Herman Cain has seemed somewhat lost lately. He seems in my overactive imagination to be like Alice in Alice in wonderland, a blunt and astute child dealing with the ridiculous nature of adult society.
He entered the party with claims of “No room, no room!” But there were places set and Herman took his seat in a comfy armchair at the end of the table.
In the ensuing debate, the candidates went after his tax code. Herman in response was confused, and rightly so. Oranges were being talked about when he was advertizing his apples. But that is the game, and it is the riddle. “How is a raven like a writing desk?” Herman struggled to recall what he knew about ravens and writing desks, which wasn’t much.

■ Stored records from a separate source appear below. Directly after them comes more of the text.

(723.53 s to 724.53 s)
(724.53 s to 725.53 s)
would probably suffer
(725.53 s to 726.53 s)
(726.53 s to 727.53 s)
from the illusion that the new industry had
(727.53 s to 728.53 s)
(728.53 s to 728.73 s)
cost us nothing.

Before he could answer he was asked the day of the month. Herman said it was the fourth. Two days short! Two days short! For you see, time had stopped. But Herman knew not that time could stop, but those around the table felt that it did and therein it was always teatime. Butter wouldn’t suit the works. For you see Time has been angry since the queen claimed a song could murder time.
“This is how these people manage.” Herman thought.

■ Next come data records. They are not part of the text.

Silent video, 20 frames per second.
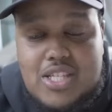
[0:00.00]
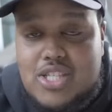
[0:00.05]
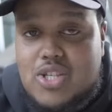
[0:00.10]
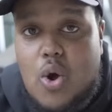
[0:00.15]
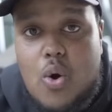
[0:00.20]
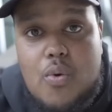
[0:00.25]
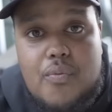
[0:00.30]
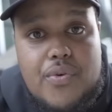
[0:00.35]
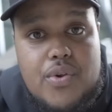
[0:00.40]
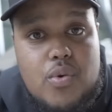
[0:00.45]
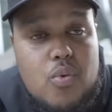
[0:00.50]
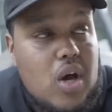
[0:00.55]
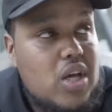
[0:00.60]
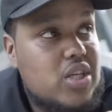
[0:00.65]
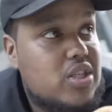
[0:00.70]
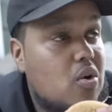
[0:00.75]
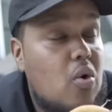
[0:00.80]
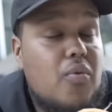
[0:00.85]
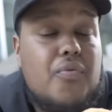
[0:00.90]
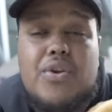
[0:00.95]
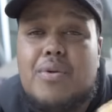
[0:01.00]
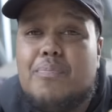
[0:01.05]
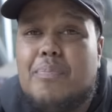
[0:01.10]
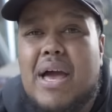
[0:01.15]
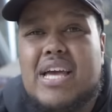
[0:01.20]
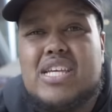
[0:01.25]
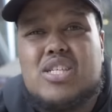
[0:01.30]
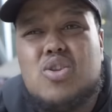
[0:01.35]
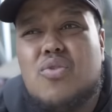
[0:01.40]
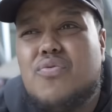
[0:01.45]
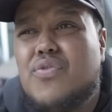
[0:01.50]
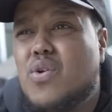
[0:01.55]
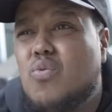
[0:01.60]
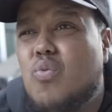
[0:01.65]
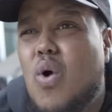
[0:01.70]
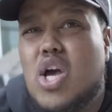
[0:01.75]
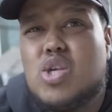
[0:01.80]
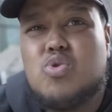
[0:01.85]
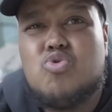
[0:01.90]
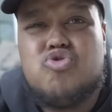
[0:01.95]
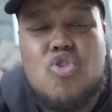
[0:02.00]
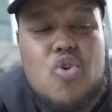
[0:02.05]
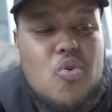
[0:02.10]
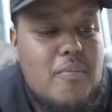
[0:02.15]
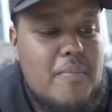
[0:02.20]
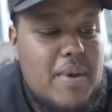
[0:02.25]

just hope for the worst. Or for the best, not for the worst. What's wrong with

“Suppose we change the subject,” stated one.
Herman said, “I believe I can guess that riddle.” The one stated before of coarse. “Do you mean you can find out the answer to it?” replied one. “Exactly so.” Herman chirped. “Then you should say what you mean.” A tablemate responded.

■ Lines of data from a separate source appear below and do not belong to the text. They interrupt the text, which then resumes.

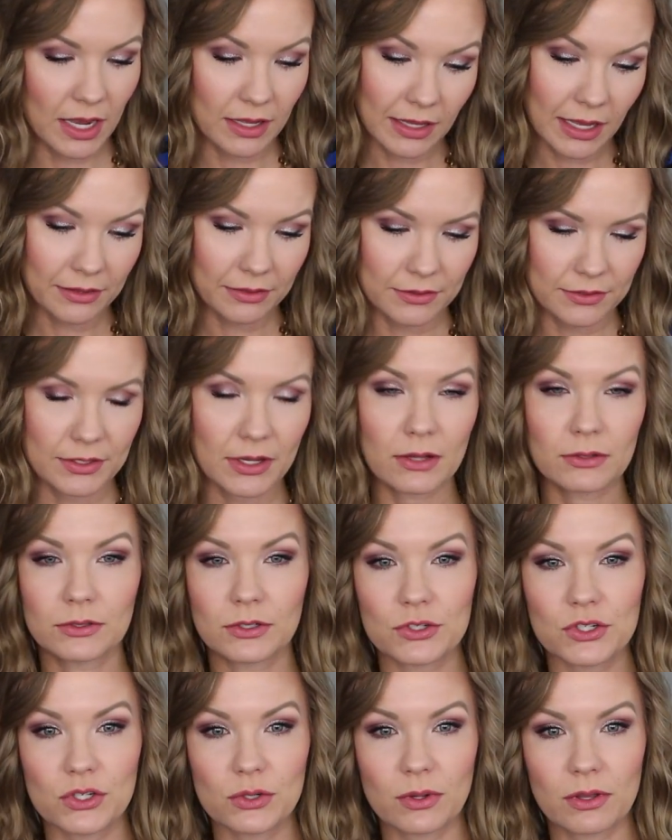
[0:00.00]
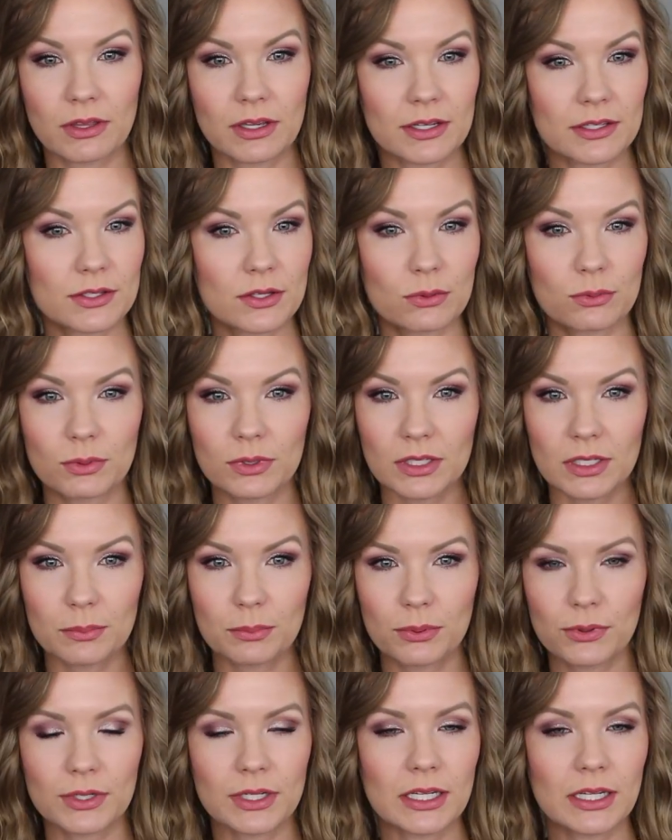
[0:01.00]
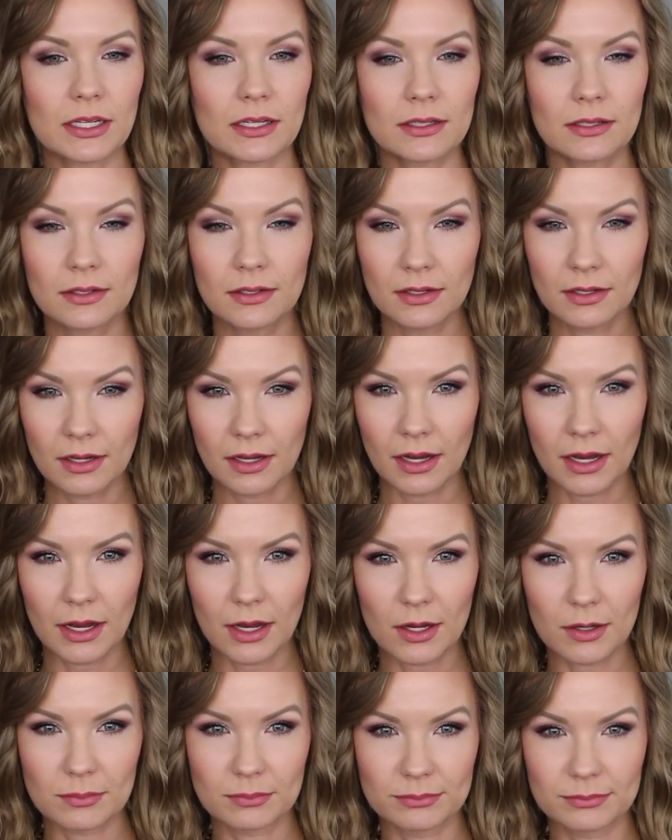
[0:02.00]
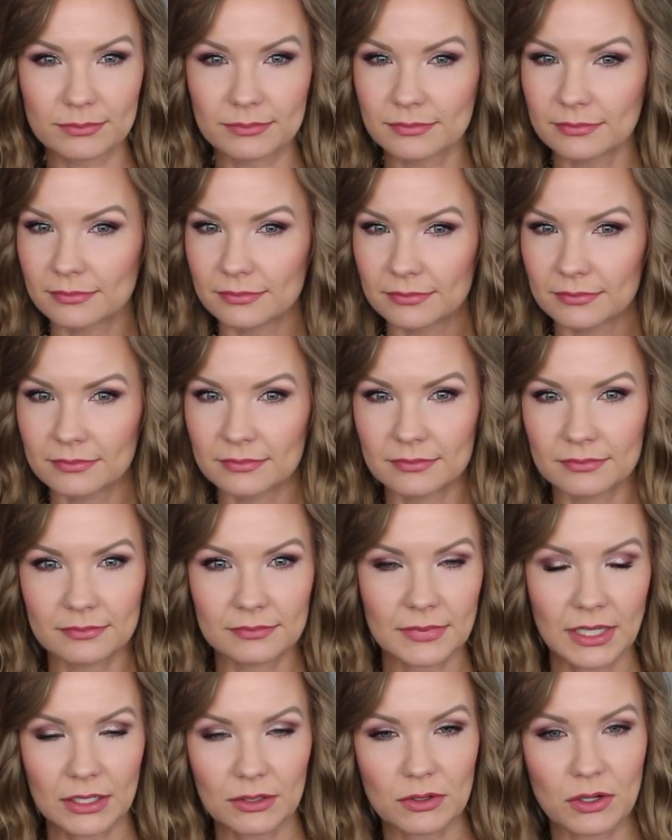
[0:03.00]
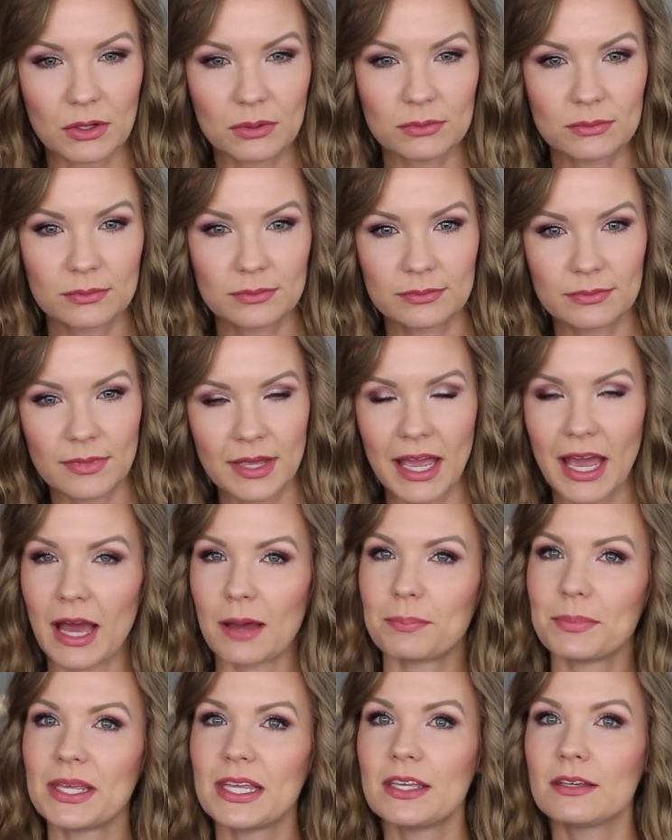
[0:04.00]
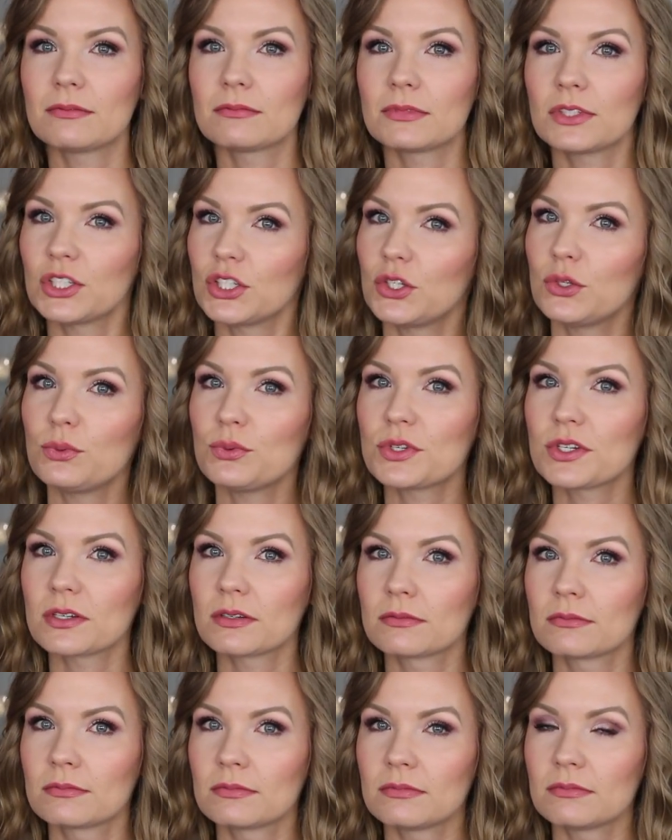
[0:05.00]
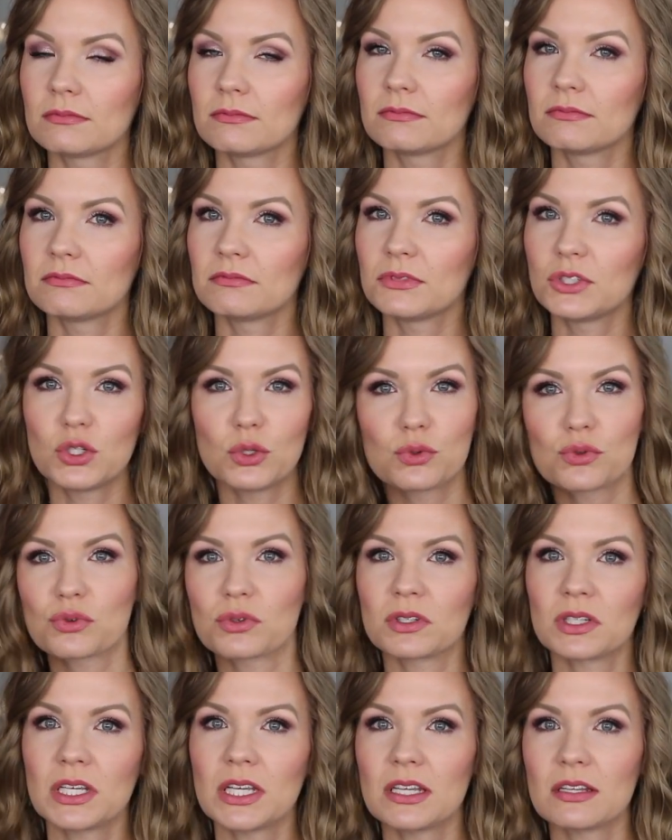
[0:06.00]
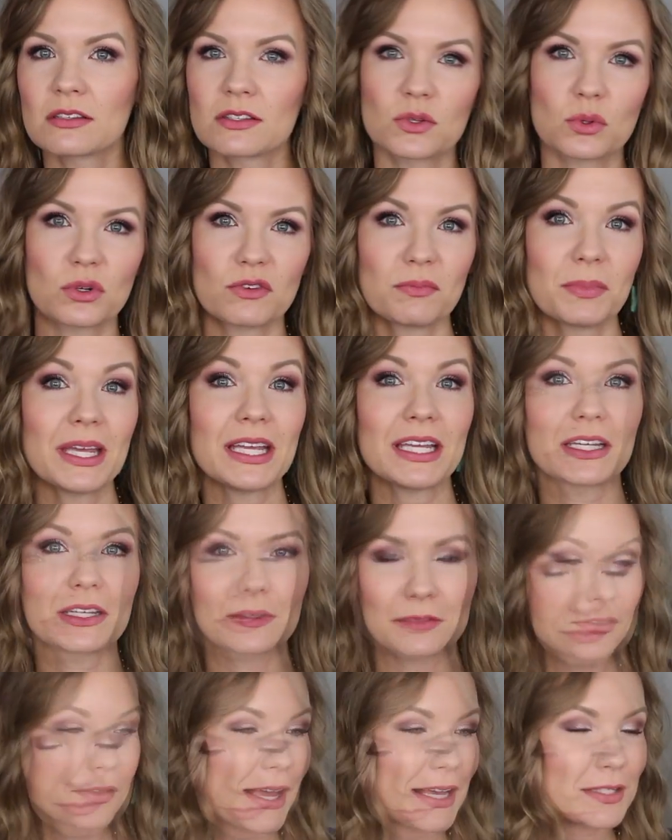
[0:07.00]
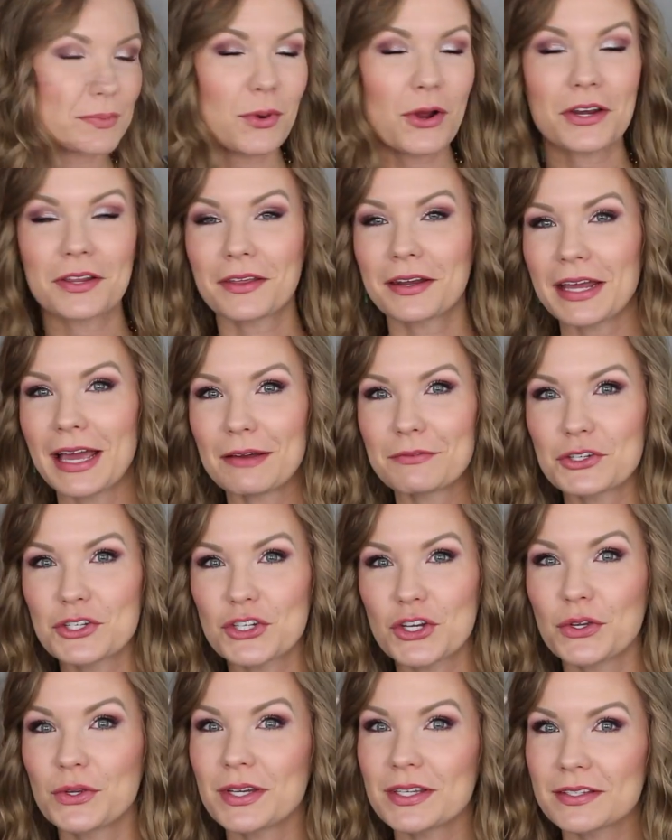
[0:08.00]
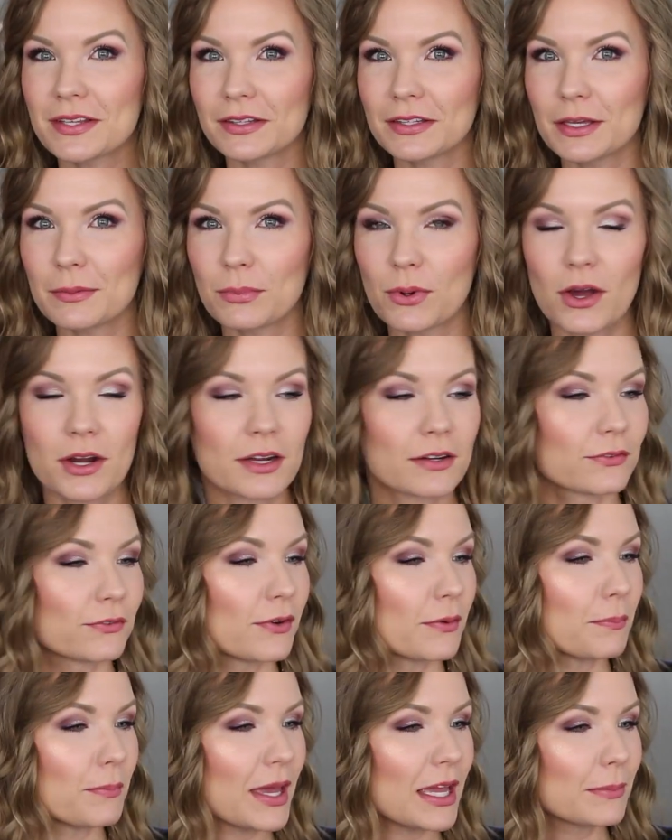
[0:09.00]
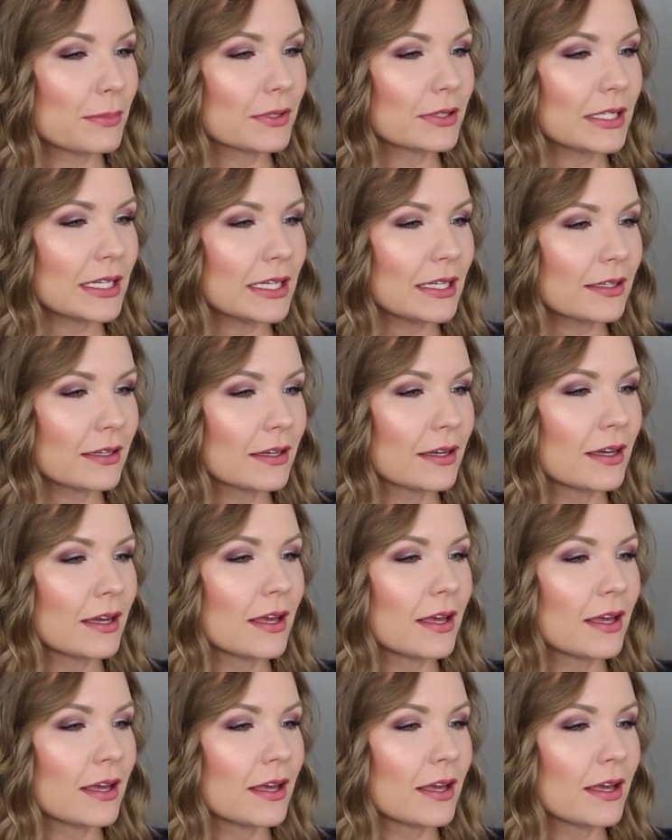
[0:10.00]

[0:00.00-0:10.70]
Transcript: I like this color too. I think it's a really pretty, I don't know, happy, cute, neutrally sort of pink. And the last product that I have to show you is a lip product from Maybelline.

“I do!” Herman said, “At least-at least I mean what I say, which is the same thing.”
“Not the same thing a bit!” cried those at the table. “Why you might as well say ‘I see what I eat’ is the same as ‘I eat what I see.’” Said one. “Why you might as well say ‘I breathe when I sleep’ is the same as ‘I sleep when I breathe.’” Said another. “It is the same thing with you.” Stated the seeming ringleader.
“What about the riddle?” Herman thought to himself. “I think you might do something better with the time than wasting it asking riddles with no answers.”